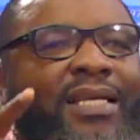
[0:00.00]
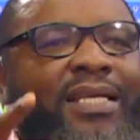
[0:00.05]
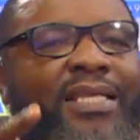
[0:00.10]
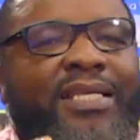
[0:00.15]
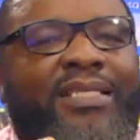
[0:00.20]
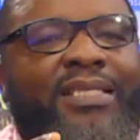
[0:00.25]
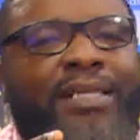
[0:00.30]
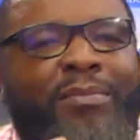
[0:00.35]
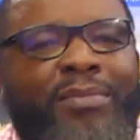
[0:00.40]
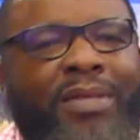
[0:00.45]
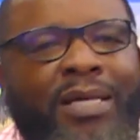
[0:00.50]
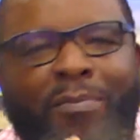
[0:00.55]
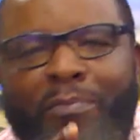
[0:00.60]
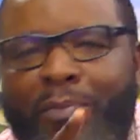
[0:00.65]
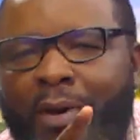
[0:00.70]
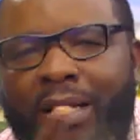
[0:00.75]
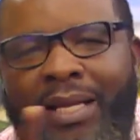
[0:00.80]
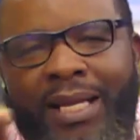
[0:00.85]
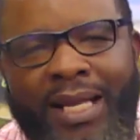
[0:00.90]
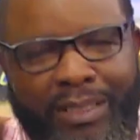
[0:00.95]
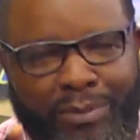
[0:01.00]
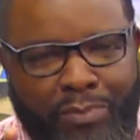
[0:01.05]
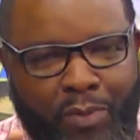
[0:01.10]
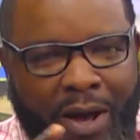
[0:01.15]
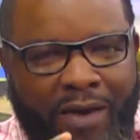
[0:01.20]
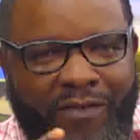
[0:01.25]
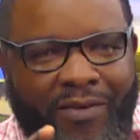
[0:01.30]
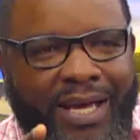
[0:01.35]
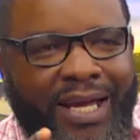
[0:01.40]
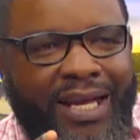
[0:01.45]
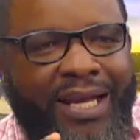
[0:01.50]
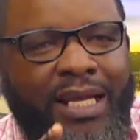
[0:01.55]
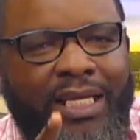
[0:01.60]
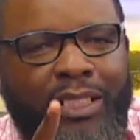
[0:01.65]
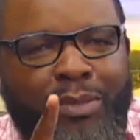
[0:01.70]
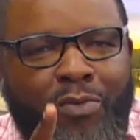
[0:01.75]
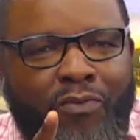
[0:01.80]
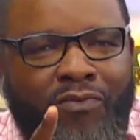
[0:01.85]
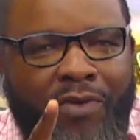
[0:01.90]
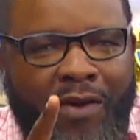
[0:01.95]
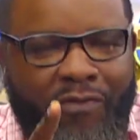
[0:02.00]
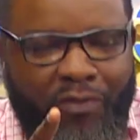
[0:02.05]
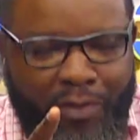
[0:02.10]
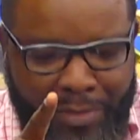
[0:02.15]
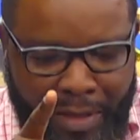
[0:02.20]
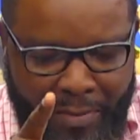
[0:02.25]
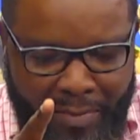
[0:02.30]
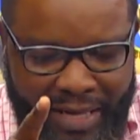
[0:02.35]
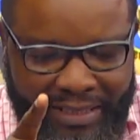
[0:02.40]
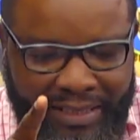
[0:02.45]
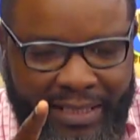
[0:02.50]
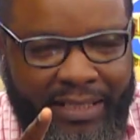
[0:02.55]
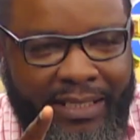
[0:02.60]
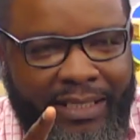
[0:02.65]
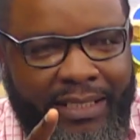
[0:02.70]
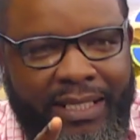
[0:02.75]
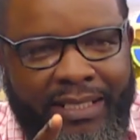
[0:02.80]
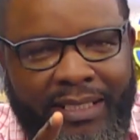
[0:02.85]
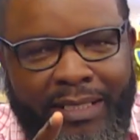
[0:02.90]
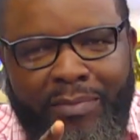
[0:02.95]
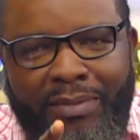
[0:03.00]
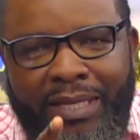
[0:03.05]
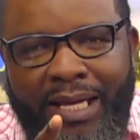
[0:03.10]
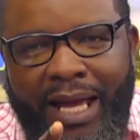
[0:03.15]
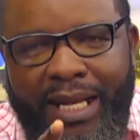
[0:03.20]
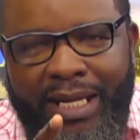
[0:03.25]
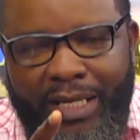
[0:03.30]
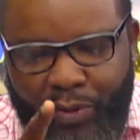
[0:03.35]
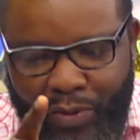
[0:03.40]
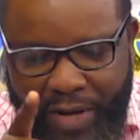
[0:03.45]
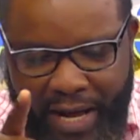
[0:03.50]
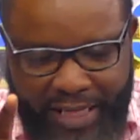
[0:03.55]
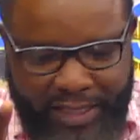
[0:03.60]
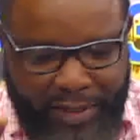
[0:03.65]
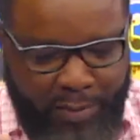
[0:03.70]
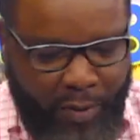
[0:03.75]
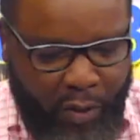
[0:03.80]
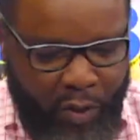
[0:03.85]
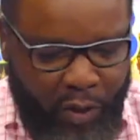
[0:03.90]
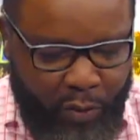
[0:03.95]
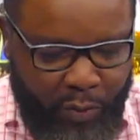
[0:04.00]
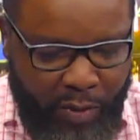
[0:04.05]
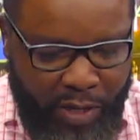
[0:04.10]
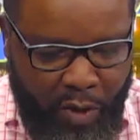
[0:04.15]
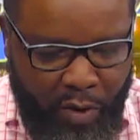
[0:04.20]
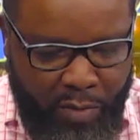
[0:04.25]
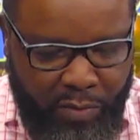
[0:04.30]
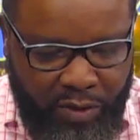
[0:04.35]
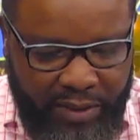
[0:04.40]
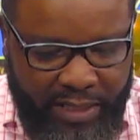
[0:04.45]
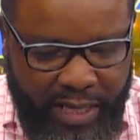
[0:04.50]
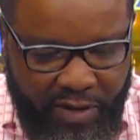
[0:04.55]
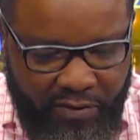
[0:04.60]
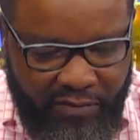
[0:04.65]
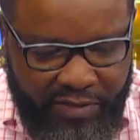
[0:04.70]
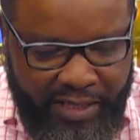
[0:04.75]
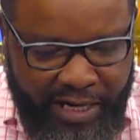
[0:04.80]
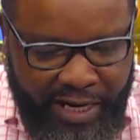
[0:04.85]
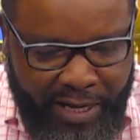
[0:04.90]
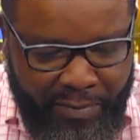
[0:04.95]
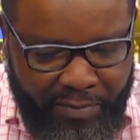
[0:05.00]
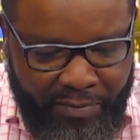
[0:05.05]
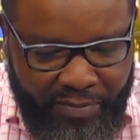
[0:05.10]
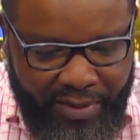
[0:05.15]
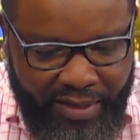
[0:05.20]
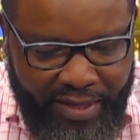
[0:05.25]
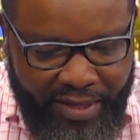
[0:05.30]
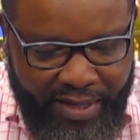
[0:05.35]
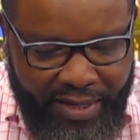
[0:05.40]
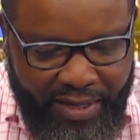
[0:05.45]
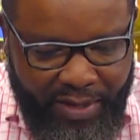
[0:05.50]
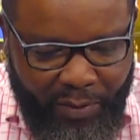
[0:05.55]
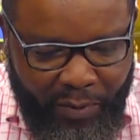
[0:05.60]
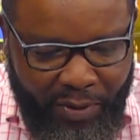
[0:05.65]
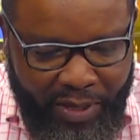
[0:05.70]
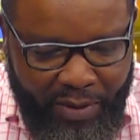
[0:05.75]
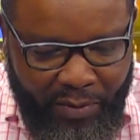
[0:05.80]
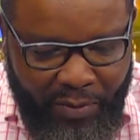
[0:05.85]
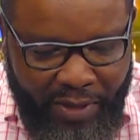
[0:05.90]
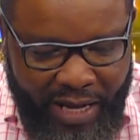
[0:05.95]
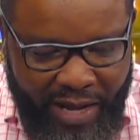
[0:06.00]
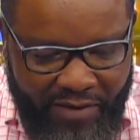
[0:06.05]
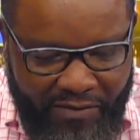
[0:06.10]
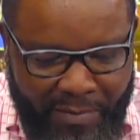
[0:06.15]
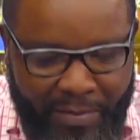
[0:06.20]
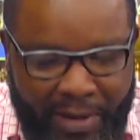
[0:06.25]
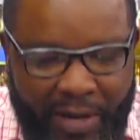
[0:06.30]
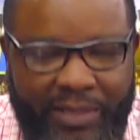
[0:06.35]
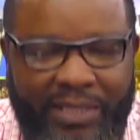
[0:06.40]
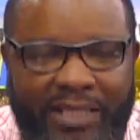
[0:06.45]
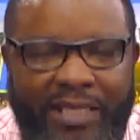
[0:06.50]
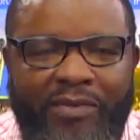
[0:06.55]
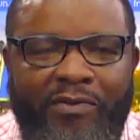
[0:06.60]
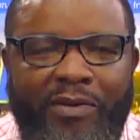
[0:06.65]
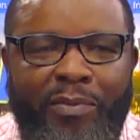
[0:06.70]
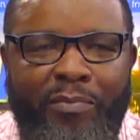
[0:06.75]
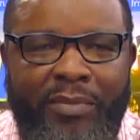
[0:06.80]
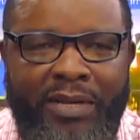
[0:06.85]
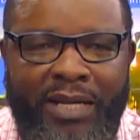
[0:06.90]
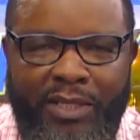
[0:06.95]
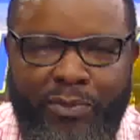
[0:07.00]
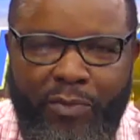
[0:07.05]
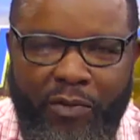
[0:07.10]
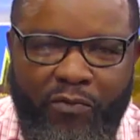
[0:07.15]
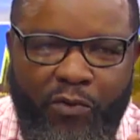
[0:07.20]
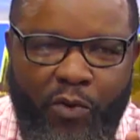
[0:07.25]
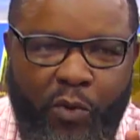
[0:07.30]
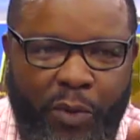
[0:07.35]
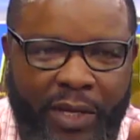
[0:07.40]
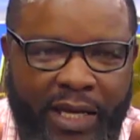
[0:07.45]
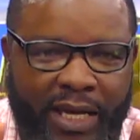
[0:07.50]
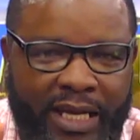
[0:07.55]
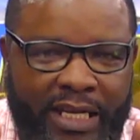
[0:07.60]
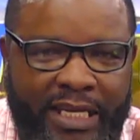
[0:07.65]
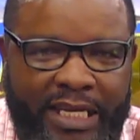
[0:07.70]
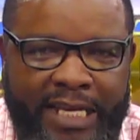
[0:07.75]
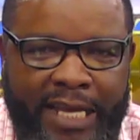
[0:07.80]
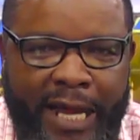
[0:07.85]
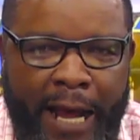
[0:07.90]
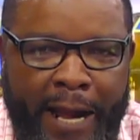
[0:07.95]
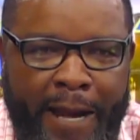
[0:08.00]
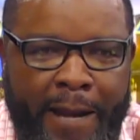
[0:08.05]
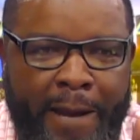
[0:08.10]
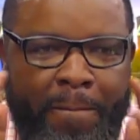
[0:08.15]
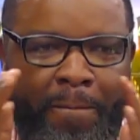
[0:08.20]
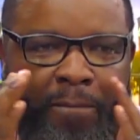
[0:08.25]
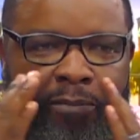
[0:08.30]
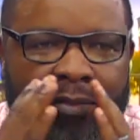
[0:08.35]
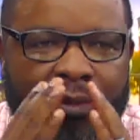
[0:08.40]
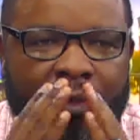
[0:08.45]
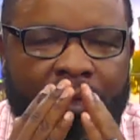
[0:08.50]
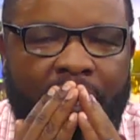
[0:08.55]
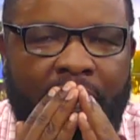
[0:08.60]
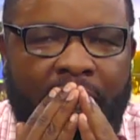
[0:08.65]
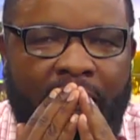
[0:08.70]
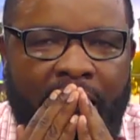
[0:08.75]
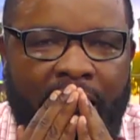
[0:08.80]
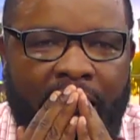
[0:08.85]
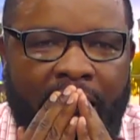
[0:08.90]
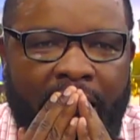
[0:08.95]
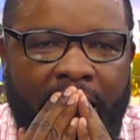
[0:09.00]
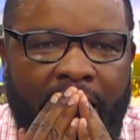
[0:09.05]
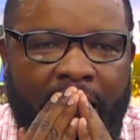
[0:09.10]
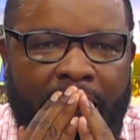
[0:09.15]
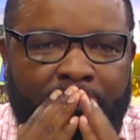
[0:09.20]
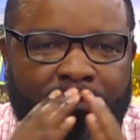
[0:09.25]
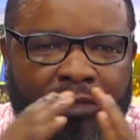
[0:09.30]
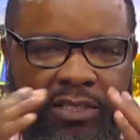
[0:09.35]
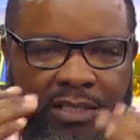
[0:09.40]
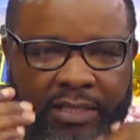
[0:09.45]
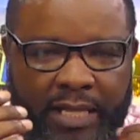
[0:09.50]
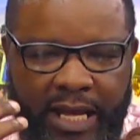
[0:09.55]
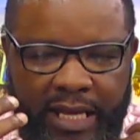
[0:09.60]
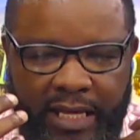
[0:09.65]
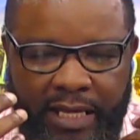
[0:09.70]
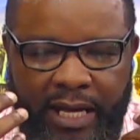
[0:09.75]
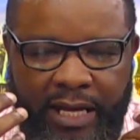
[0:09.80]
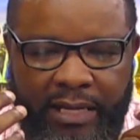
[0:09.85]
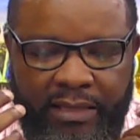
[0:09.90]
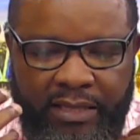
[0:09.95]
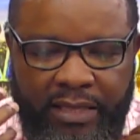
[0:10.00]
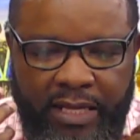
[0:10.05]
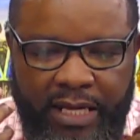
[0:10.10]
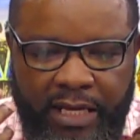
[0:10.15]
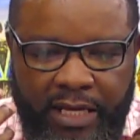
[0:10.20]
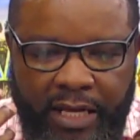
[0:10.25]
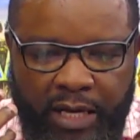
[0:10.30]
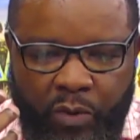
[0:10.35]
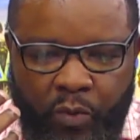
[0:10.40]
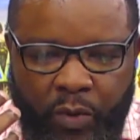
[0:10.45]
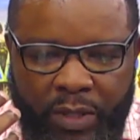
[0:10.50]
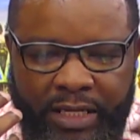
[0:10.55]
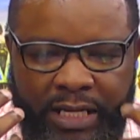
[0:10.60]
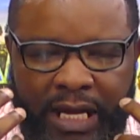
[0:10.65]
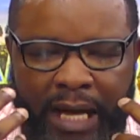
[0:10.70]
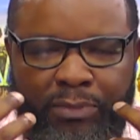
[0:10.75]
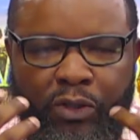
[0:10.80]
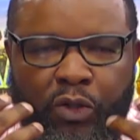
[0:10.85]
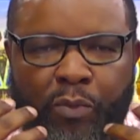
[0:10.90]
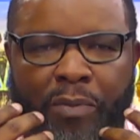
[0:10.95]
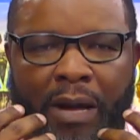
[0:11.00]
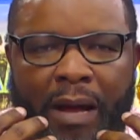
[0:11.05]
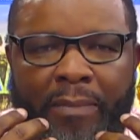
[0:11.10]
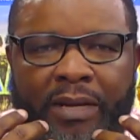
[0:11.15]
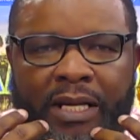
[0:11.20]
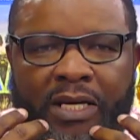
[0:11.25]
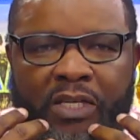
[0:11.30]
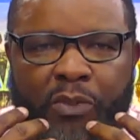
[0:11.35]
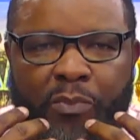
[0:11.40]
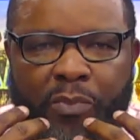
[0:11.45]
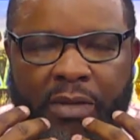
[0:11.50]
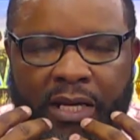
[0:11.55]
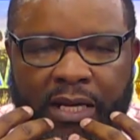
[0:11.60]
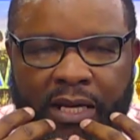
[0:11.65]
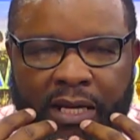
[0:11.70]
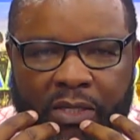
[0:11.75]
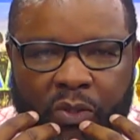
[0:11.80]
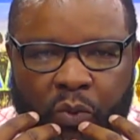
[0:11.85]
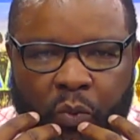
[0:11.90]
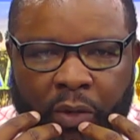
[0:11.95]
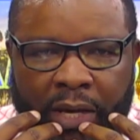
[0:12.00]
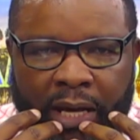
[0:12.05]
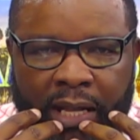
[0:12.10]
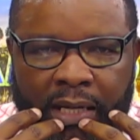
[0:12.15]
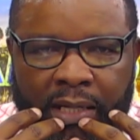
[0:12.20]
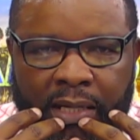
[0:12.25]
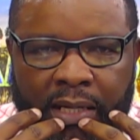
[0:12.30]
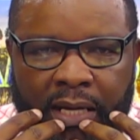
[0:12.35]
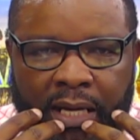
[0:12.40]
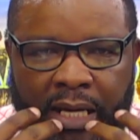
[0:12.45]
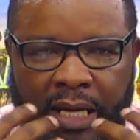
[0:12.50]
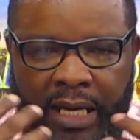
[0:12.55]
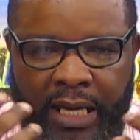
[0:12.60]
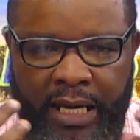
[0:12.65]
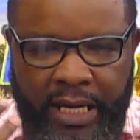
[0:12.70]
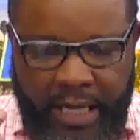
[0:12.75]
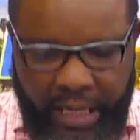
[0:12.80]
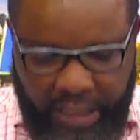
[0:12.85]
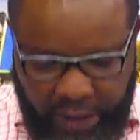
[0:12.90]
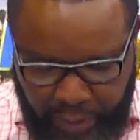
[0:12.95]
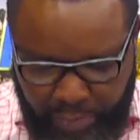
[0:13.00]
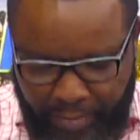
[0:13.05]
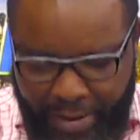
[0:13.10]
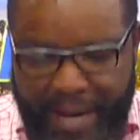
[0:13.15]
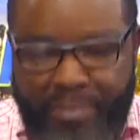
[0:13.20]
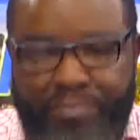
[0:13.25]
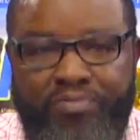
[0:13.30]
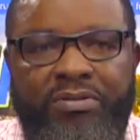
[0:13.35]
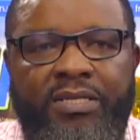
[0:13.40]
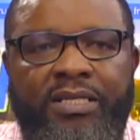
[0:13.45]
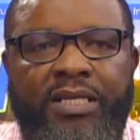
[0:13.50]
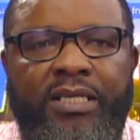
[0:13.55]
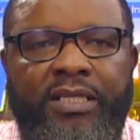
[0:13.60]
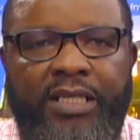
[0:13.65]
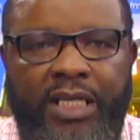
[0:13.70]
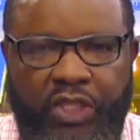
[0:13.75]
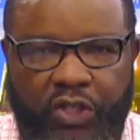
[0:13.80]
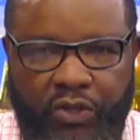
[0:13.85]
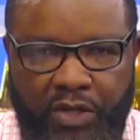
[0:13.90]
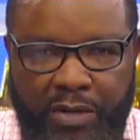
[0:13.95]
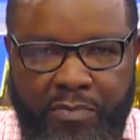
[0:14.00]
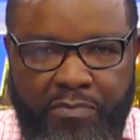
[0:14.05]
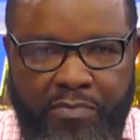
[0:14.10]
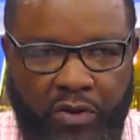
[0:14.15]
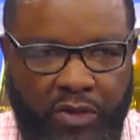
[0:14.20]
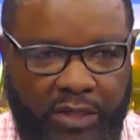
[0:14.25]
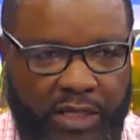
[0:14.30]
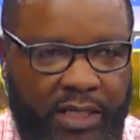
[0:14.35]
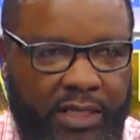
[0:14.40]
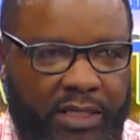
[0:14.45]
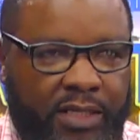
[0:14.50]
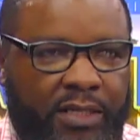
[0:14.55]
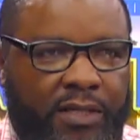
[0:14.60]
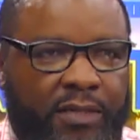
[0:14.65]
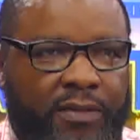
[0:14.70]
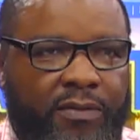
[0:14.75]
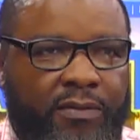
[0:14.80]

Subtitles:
There's something, but let's move away from the pastors. There's something I need to ask because we are almost out of time. We have about 7 minutes before we get done. I'm just thinking, when it comes to public speaking as well, is my presentation important?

++++++++++

Assigned task: When you copy the listing, keep every line exactly as it is but leave out all images.

Answer space:
[0:00.00]
[0:00.05]
[0:00.10]
[0:00.15]
[0:00.20]
[0:00.25]
[0:00.30]
[0:00.35]
[0:00.40]
[0:00.45]
[0:00.50]
[0:00.55]
[0:00.60]
[0:00.65]
[0:00.70]
[0:00.75]
[0:00.80]
[0:00.85]
[0:00.90]
[0:00.95]
[0:01.00]
[0:01.05]
[0:01.10]
[0:01.15]
[0:01.20]
[0:01.25]
[0:01.30]
[0:01.35]
[0:01.40]
[0:01.45]
[0:01.50]
[0:01.55]
[0:01.60]
[0:01.65]
[0:01.70]
[0:01.75]
[0:01.80]
[0:01.85]
[0:01.90]
[0:01.95]
[0:02.00]
[0:02.05]
[0:02.10]
[0:02.15]
[0:02.20]
[0:02.25]
[0:02.30]
[0:02.35]
[0:02.40]
[0:02.45]
[0:02.50]
[0:02.55]
[0:02.60]
[0:02.65]
[0:02.70]
[0:02.75]
[0:02.80]
[0:02.85]
[0:02.90]
[0:02.95]
[0:03.00]
[0:03.05]
[0:03.10]
[0:03.15]
[0:03.20]
[0:03.25]
[0:03.30]
[0:03.35]
[0:03.40]
[0:03.45]
[0:03.50]
[0:03.55]
[0:03.60]
[0:03.65]
[0:03.70]
[0:03.75]
[0:03.80]
[0:03.85]
[0:03.90]
[0:03.95]
[0:04.00]
[0:04.05]
[0:04.10]
[0:04.15]
[0:04.20]
[0:04.25]
[0:04.30]
[0:04.35]
[0:04.40]
[0:04.45]
[0:04.50]
[0:04.55]
[0:04.60]
[0:04.65]
[0:04.70]
[0:04.75]
[0:04.80]
[0:04.85]
[0:04.90]
[0:04.95]
[0:05.00]
[0:05.05]
[0:05.10]
[0:05.15]
[0:05.20]
[0:05.25]
[0:05.30]
[0:05.35]
[0:05.40]
[0:05.45]
[0:05.50]
[0:05.55]
[0:05.60]
[0:05.65]
[0:05.70]
[0:05.75]
[0:05.80]
[0:05.85]
[0:05.90]
[0:05.95]
[0:06.00]
[0:06.05]
[0:06.10]
[0:06.15]
[0:06.20]
[0:06.25]
[0:06.30]
[0:06.35]
[0:06.40]
[0:06.45]
[0:06.50]
[0:06.55]
[0:06.60]
[0:06.65]
[0:06.70]
[0:06.75]
[0:06.80]
[0:06.85]
[0:06.90]
[0:06.95]
[0:07.00]
[0:07.05]
[0:07.10]
[0:07.15]
[0:07.20]
[0:07.25]
[0:07.30]
[0:07.35]
[0:07.40]
[0:07.45]
[0:07.50]
[0:07.55]
[0:07.60]
[0:07.65]
[0:07.70]
[0:07.75]
[0:07.80]
[0:07.85]
[0:07.90]
[0:07.95]
[0:08.00]
[0:08.05]
[0:08.10]
[0:08.15]
[0:08.20]
[0:08.25]
[0:08.30]
[0:08.35]
[0:08.40]
[0:08.45]
[0:08.50]
[0:08.55]
[0:08.60]
[0:08.65]
[0:08.70]
[0:08.75]
[0:08.80]
[0:08.85]
[0:08.90]
[0:08.95]
[0:09.00]
[0:09.05]
[0:09.10]
[0:09.15]
[0:09.20]
[0:09.25]
[0:09.30]
[0:09.35]
[0:09.40]
[0:09.45]
[0:09.50]
[0:09.55]
[0:09.60]
[0:09.65]
[0:09.70]
[0:09.75]
[0:09.80]
[0:09.85]
[0:09.90]
[0:09.95]
[0:10.00]
[0:10.05]
[0:10.10]
[0:10.15]
[0:10.20]
[0:10.25]
[0:10.30]
[0:10.35]
[0:10.40]
[0:10.45]
[0:10.50]
[0:10.55]
[0:10.60]
[0:10.65]
[0:10.70]
[0:10.75]
[0:10.80]
[0:10.85]
[0:10.90]
[0:10.95]
[0:11.00]
[0:11.05]
[0:11.10]
[0:11.15]
[0:11.20]
[0:11.25]
[0:11.30]
[0:11.35]
[0:11.40]
[0:11.45]
[0:11.50]
[0:11.55]
[0:11.60]
[0:11.65]
[0:11.70]
[0:11.75]
[0:11.80]
[0:11.85]
[0:11.90]
[0:11.95]
[0:12.00]
[0:12.05]
[0:12.10]
[0:12.15]
[0:12.20]
[0:12.25]
[0:12.30]
[0:12.35]
[0:12.40]
[0:12.45]
[0:12.50]
[0:12.55]
[0:12.60]
[0:12.65]
[0:12.70]
[0:12.75]
[0:12.80]
[0:12.85]
[0:12.90]
[0:12.95]
[0:13.00]
[0:13.05]
[0:13.10]
[0:13.15]
[0:13.20]
[0:13.25]
[0:13.30]
[0:13.35]
[0:13.40]
[0:13.45]
[0:13.50]
[0:13.55]
[0:13.60]
[0:13.65]
[0:13.70]
[0:13.75]
[0:13.80]
[0:13.85]
[0:13.90]
[0:13.95]
[0:14.00]
[0:14.05]
[0:14.10]
[0:14.15]
[0:14.20]
[0:14.25]
[0:14.30]
[0:14.35]
[0:14.40]
[0:14.45]
[0:14.50]
[0:14.55]
[0:14.60]
[0:14.65]
[0:14.70]
[0:14.75]
[0:14.80]

Subtitles:
There's something, but let's move away from the pastors. There's something I need to ask because we are almost out of time. We have about 7 minutes before we get done. I'm just thinking, when it comes to public speaking as well, is my presentation important?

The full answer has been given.